What the task requires
Word for word, and without a single picture, repeat the entries.

Task material
++++++++
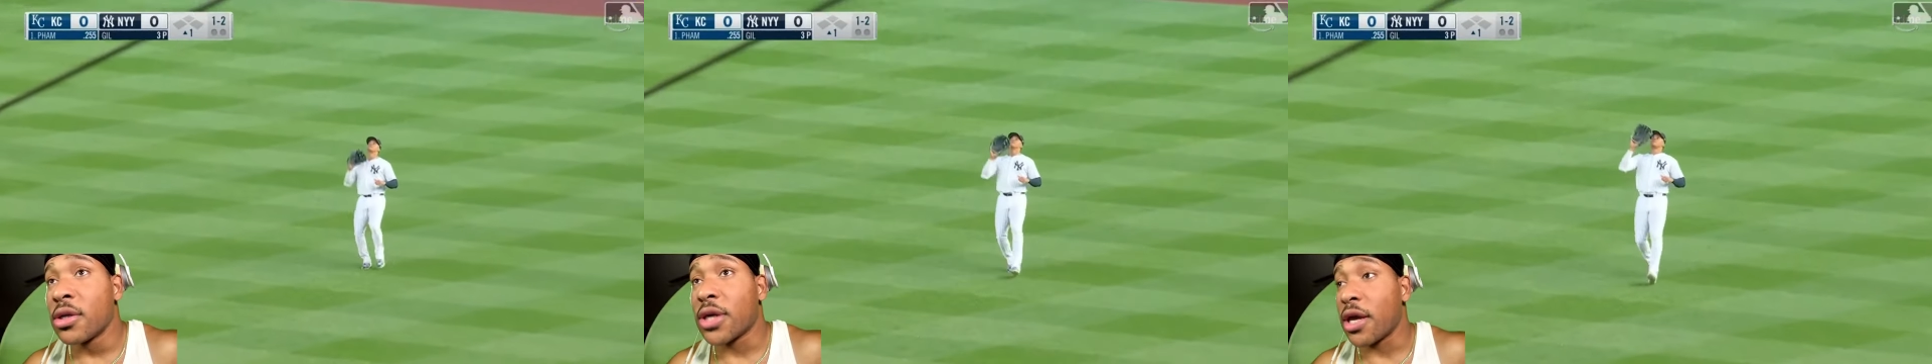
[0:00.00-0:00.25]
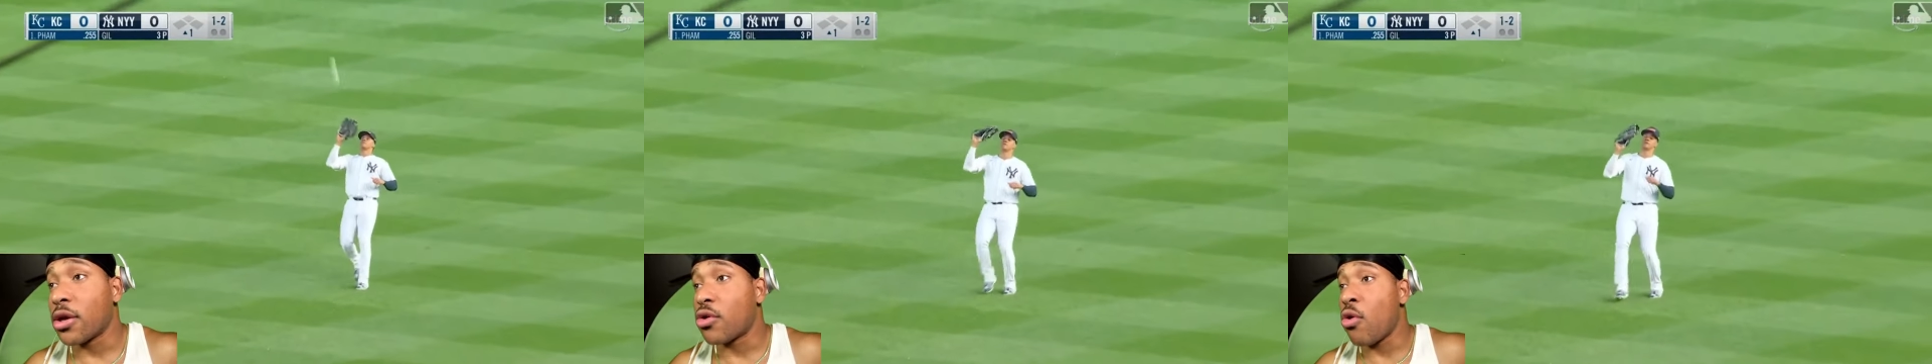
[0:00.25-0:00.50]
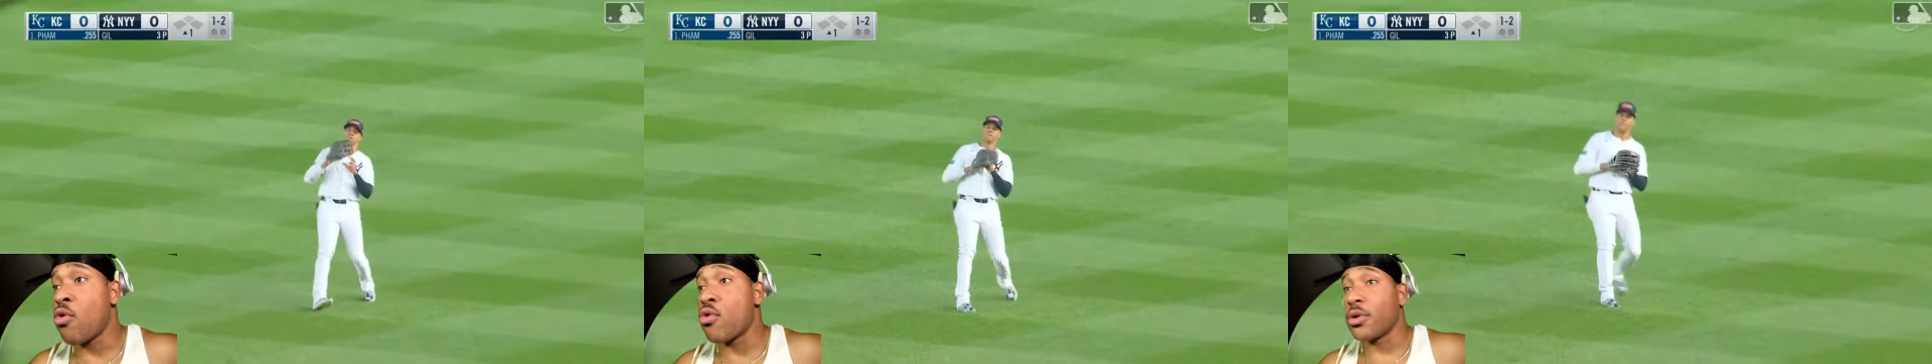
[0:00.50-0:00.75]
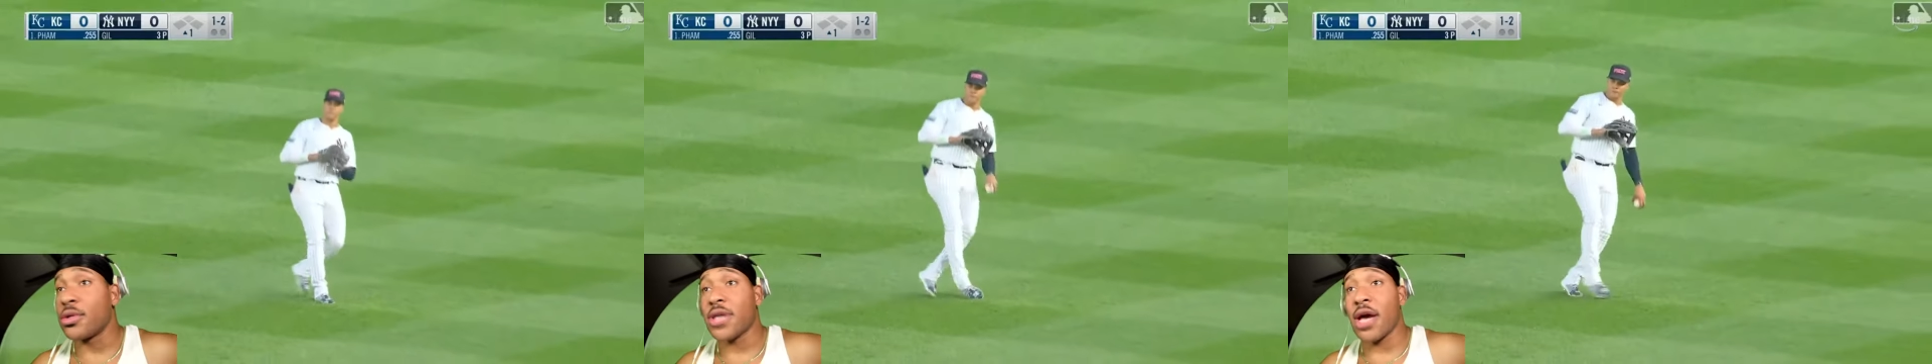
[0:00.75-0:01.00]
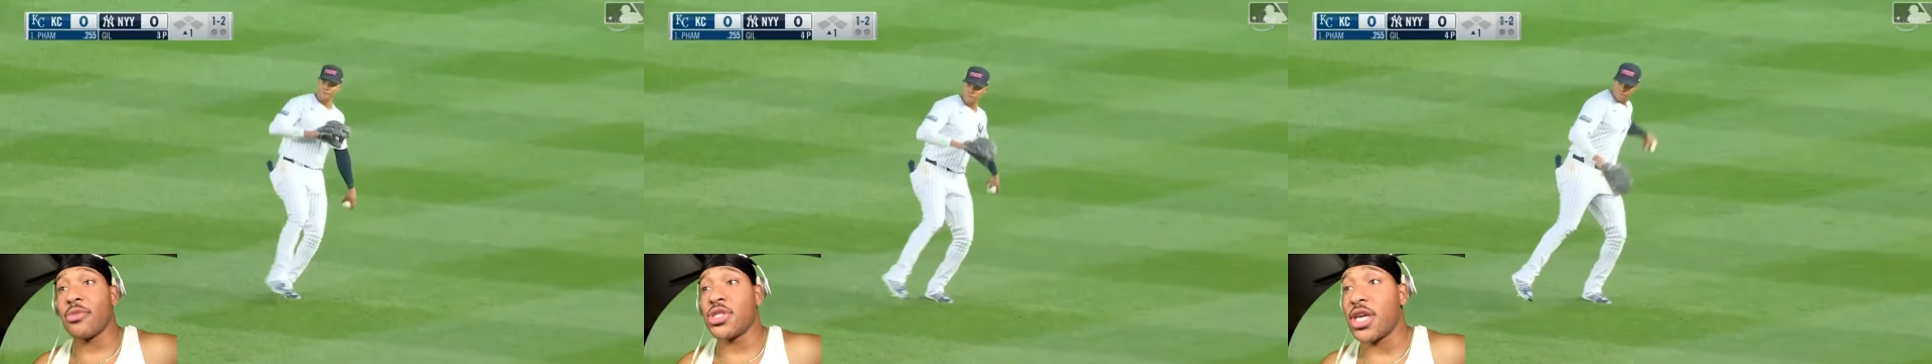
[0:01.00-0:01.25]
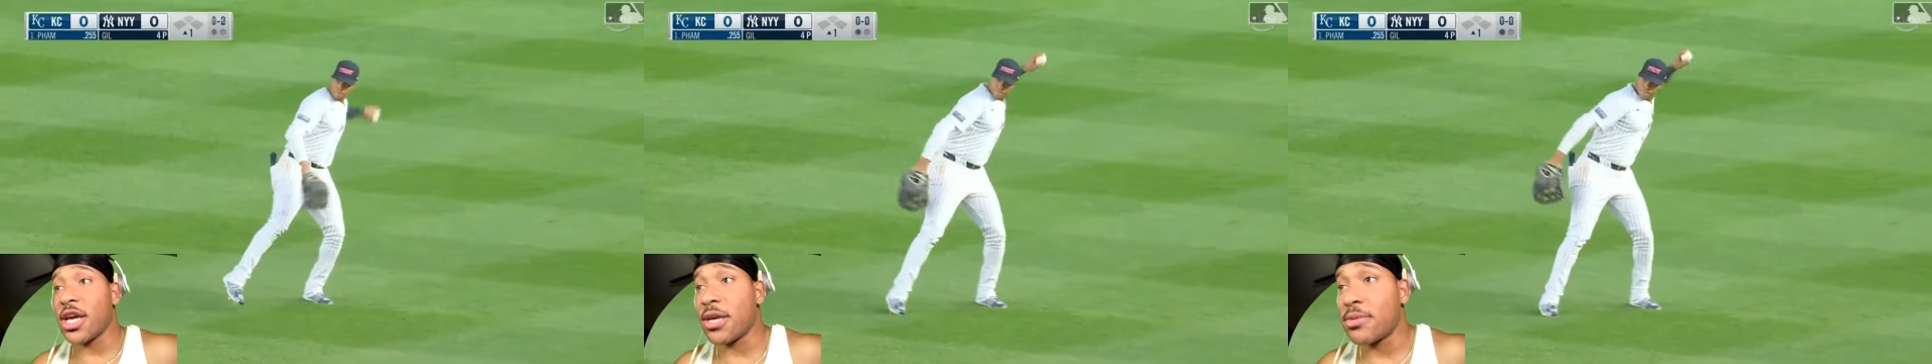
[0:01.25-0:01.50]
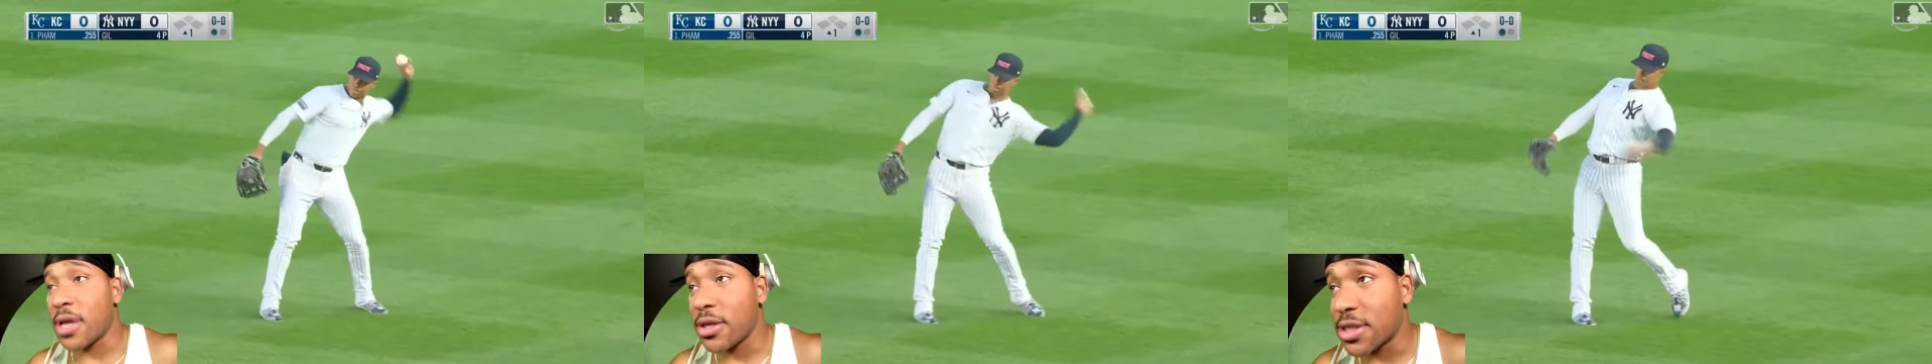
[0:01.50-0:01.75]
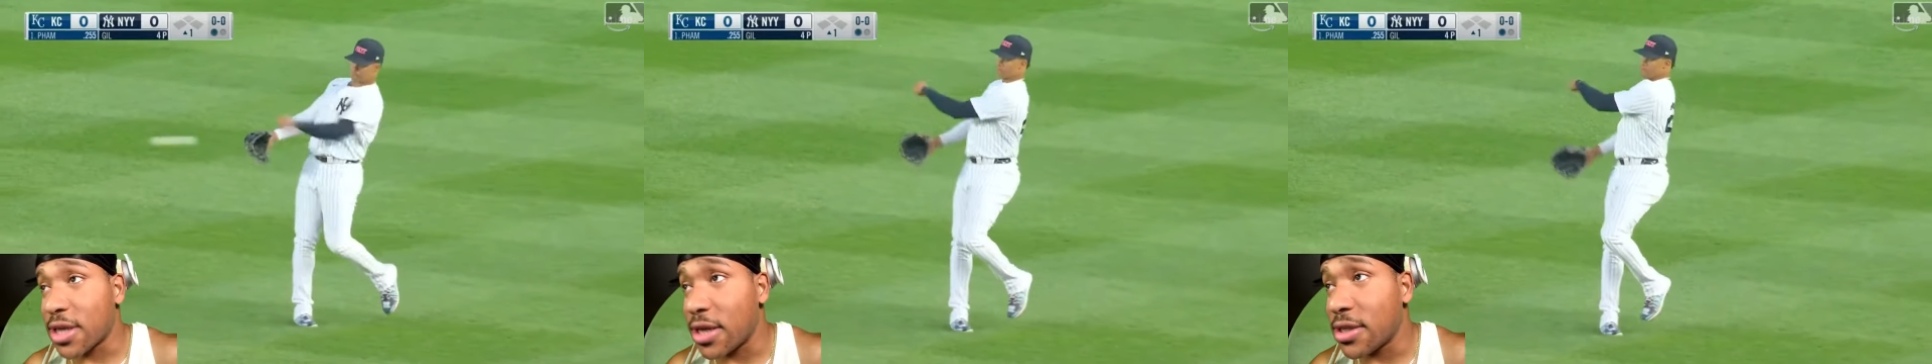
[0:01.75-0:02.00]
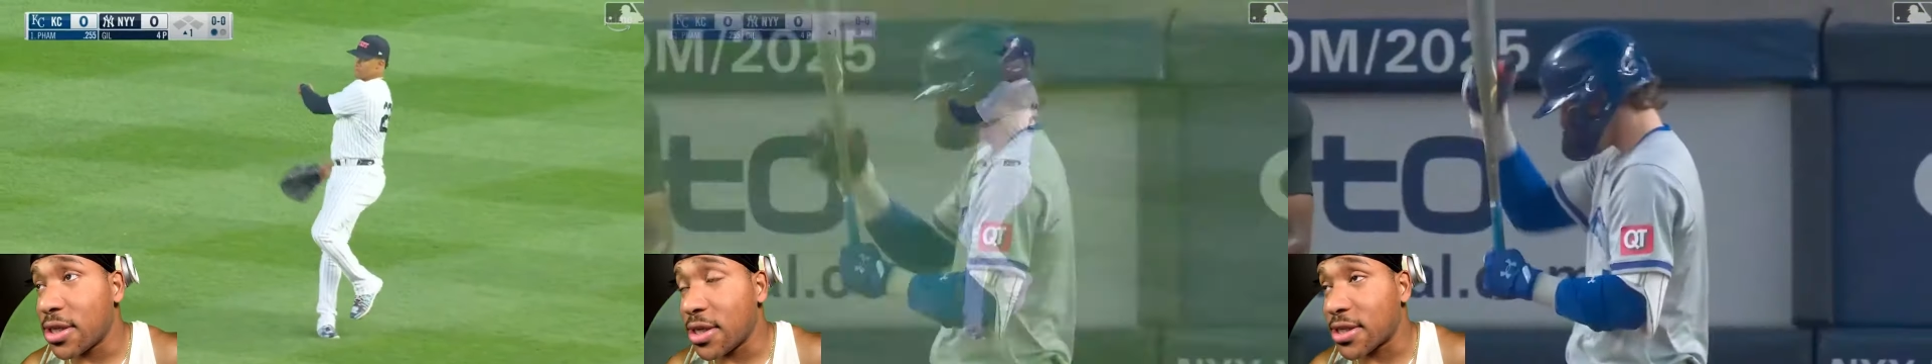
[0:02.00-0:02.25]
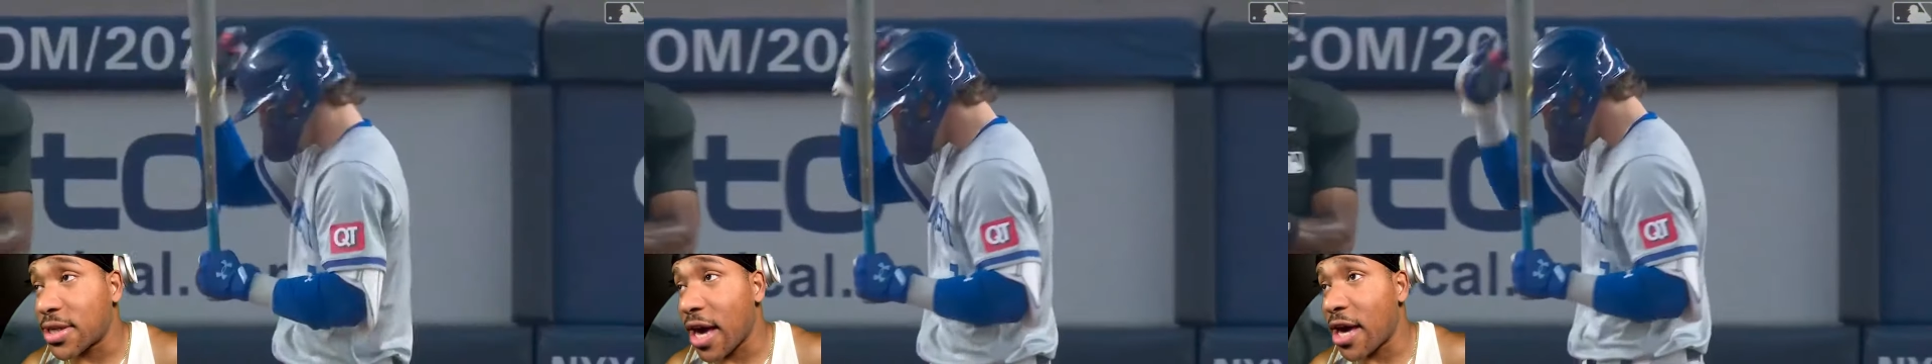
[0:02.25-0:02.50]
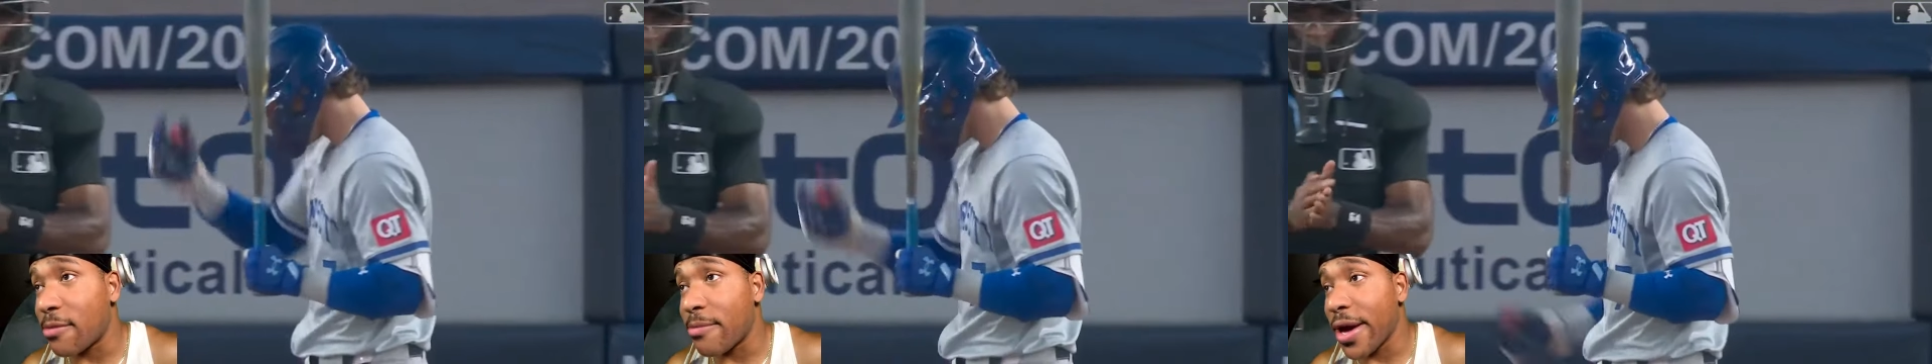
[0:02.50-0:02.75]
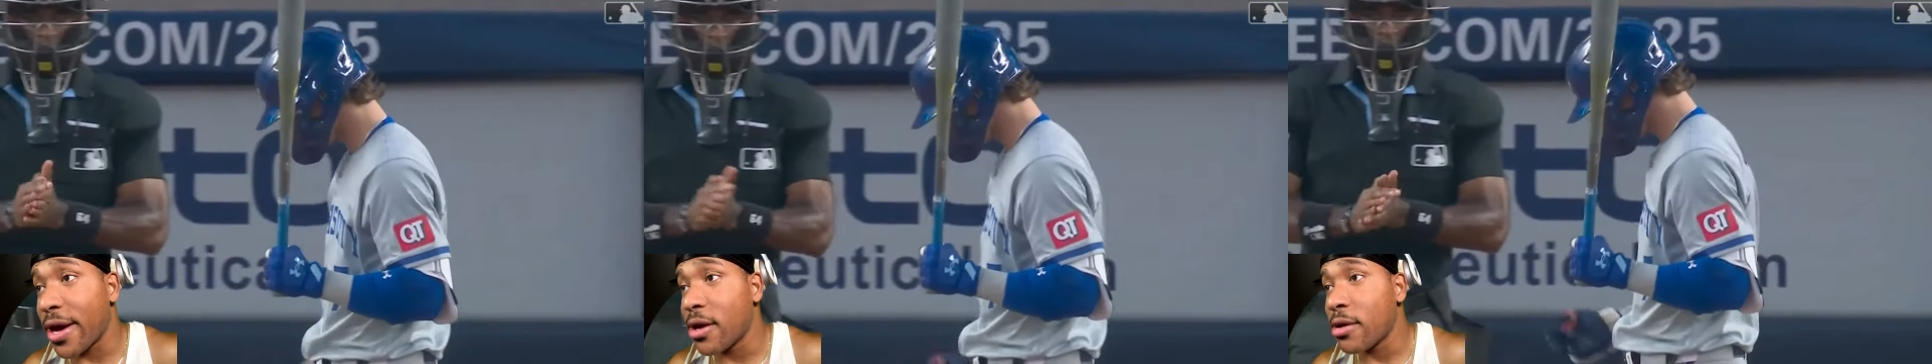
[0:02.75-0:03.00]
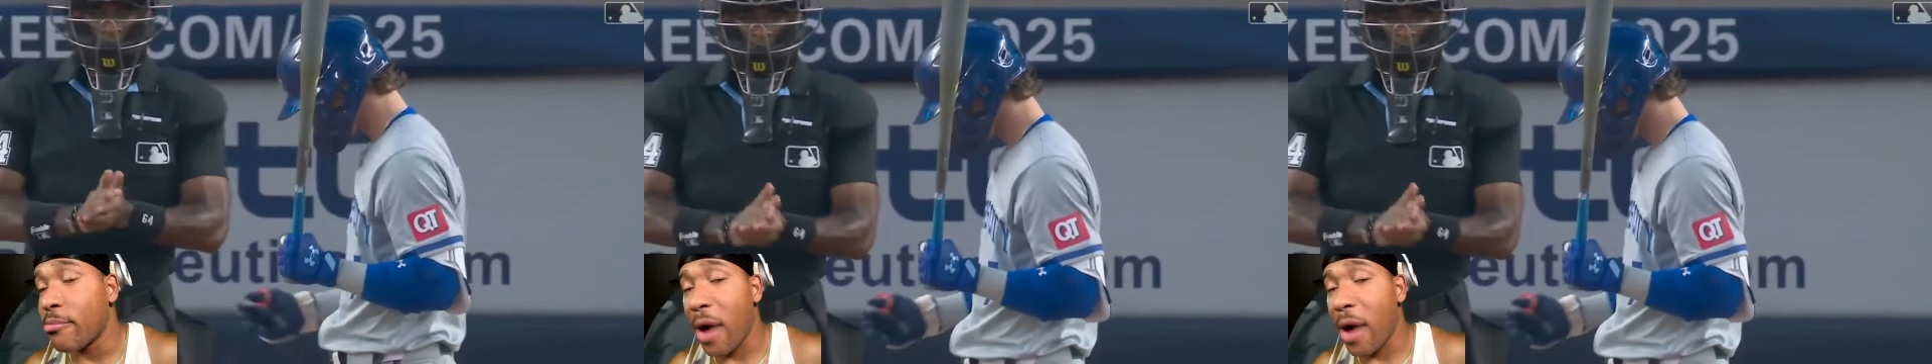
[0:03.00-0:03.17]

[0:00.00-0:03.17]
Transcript: Can of corn, Thomas James. Now let's get into this game, man.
++++++++
Solution for this exercise
[0:00.00-0:00.25]
[0:00.25-0:00.50]
[0:00.50-0:00.75]
[0:00.75-0:01.00]
[0:01.00-0:01.25]
[0:01.25-0:01.50]
[0:01.50-0:01.75]
[0:01.75-0:02.00]
[0:02.00-0:02.25]
[0:02.25-0:02.50]
[0:02.50-0:02.75]
[0:02.75-0:03.00]
[0:03.00-0:03.17]

[0:00.00-0:03.17]
Transcript: Can of corn, Thomas James. Now let's get into this game, man.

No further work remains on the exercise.